Credit card debt is a huge problem for many families today. Having these credit cards paid off and living debt free is a dream that every family should have the chance to realize. Here are a few strategies for paying off credit card debt.
Making Minimum Payments on Credit Cards
Making the minimum payment is a huge temptation, especially for families who are struggling to make ends meet and minimum payments are high. Sometimes making the minimum payment is the only possible payment the family can make. In this situation, making the minimum payment on time every month is an important step in paying of credit card debt.
While credit counselors will explain that paying the minimum on credit cards will take years to pay the balance and thousands in interest, its time for consumers to look at the minimum payment differently. The mistake is not paying the minimum payment, it is paying the minimum payment even as the minimum goes down.
Instead of adjusting payment each month to only meet the minimum, budget the minimum payment into the budget, and as the balance reduces, and the minimum payment goes down as well, keep the monthly payment at the higher amount. In doing this, many consumers will be able to pay all of their debts off within approximately five years.
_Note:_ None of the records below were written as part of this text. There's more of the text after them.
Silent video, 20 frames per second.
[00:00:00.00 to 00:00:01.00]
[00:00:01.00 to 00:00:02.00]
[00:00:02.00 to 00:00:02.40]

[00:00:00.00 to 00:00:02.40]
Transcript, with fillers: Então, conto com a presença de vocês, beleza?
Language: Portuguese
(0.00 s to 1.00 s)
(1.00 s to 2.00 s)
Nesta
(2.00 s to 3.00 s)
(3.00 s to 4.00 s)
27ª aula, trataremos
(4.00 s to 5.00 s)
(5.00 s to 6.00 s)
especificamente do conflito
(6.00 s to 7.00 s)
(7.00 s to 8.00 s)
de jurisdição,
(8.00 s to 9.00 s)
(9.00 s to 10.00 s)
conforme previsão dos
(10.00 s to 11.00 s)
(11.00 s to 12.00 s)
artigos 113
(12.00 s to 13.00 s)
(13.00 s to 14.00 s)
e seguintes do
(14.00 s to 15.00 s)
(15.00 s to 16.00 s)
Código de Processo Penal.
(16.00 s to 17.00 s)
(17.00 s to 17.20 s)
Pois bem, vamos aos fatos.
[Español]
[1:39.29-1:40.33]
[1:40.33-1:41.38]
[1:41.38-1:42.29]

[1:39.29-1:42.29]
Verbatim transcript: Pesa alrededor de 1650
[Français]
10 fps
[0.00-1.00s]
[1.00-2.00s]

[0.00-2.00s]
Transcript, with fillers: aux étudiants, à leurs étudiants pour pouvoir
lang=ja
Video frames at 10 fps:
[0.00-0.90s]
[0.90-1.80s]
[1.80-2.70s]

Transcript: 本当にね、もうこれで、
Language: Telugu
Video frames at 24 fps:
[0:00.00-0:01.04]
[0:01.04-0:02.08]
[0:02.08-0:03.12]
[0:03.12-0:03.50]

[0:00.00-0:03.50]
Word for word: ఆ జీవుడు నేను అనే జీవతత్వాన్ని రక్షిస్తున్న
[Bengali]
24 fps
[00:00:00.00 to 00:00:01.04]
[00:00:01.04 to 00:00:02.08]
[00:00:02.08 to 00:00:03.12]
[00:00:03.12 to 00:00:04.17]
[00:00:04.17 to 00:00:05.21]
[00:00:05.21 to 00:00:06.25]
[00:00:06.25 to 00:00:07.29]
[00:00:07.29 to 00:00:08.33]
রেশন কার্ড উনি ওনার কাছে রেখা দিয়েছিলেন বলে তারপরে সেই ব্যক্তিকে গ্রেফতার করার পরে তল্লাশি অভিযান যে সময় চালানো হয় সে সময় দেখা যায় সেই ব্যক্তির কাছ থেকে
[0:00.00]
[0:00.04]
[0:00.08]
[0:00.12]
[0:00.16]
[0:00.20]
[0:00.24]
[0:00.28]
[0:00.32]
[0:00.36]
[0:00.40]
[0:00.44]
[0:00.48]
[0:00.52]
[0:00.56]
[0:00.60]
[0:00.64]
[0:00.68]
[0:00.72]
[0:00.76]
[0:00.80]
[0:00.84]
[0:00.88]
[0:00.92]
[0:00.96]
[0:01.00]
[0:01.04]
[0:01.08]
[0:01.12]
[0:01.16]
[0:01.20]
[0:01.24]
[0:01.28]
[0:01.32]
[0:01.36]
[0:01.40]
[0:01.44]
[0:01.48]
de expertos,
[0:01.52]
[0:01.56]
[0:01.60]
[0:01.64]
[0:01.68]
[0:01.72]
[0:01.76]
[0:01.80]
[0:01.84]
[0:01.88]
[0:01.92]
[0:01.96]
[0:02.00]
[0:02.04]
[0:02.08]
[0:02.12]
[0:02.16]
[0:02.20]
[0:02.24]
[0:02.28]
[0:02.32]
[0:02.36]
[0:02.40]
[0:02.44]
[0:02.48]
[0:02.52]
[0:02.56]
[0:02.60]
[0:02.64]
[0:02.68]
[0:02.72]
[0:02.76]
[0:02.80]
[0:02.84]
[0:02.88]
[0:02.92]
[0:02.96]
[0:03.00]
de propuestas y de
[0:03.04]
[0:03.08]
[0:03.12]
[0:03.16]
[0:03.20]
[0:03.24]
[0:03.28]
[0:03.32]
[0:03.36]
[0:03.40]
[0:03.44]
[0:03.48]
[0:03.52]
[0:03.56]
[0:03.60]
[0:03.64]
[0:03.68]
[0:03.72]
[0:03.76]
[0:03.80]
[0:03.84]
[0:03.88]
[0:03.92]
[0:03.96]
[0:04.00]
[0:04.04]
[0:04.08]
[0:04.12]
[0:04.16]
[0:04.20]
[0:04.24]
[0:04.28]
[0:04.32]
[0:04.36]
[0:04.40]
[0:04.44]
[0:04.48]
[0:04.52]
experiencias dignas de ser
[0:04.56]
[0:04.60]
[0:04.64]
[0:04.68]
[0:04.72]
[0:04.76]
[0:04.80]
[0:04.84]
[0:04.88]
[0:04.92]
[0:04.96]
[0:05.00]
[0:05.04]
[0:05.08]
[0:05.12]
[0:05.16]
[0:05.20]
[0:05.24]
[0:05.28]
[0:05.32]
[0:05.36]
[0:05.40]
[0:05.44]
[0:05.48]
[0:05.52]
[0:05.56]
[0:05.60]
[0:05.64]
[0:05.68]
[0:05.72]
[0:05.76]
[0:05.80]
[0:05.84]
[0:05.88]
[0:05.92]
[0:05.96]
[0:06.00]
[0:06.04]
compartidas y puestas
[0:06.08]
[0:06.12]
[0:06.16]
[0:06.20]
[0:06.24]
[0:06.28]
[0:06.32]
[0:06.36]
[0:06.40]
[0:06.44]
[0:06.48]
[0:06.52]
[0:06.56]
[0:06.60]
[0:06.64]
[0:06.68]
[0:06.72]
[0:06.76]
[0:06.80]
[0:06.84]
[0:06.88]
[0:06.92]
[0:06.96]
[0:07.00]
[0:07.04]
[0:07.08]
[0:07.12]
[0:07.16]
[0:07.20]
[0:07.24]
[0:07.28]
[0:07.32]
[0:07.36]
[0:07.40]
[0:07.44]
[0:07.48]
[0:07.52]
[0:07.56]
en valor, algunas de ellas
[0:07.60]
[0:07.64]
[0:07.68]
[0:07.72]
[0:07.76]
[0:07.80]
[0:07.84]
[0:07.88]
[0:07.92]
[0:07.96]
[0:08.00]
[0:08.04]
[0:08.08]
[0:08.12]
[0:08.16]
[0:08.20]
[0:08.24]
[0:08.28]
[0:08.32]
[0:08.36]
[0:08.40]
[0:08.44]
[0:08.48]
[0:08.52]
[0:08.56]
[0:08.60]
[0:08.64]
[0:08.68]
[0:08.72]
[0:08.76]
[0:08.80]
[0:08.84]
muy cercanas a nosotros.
Pay off Higher Interest Cards Vs. Lower Balance Cards
There are three ways to look at paying down debt. First is to pay off higher interest cards first, then lower interest cards, snowballing payments together as each card is paid off. So for example, if a consumer has 3 credit card payments:
- 15% interest, $100 monthly payment
- 10% interest, $150 monthly payment
- 9% interest, $90 monthly payment
First pay the highest interest card off, then combine that monthly payment into the second card, making the total payment $250. Then when the second card is paid off, combine the payment into the third card. This will save the most money in the long-run.
The second way to pay off several credit cards is to look at the total balance and pay based on balance. So for example, if there is one card with a low interest rate, but also a low balance, focus on that balance first, so that it will be paid off quickly. Then roll that payment into the next lowest balance and so on. This is often a good method for families with high credit card debt amounts because it provides a quicker reward of seeing one card paid off.
The last way to look at paying off several cards, is to pay in order of monthly payment. For example, if one card has a minimum payment of $500, another card has a minimum payment of $100 and another $50, the consumer can focus on paying down card with the highest minimum payment. The benefit to this, is while it may take longer to get the first card paid off, the rest pay off quickly because of the large amount of cash freed up.
Paying off credit card debt is never easy. While there is no quick fix for credit debt, taking the time to pay the debt off will feel good and teach consumers important lessons about spending along the way.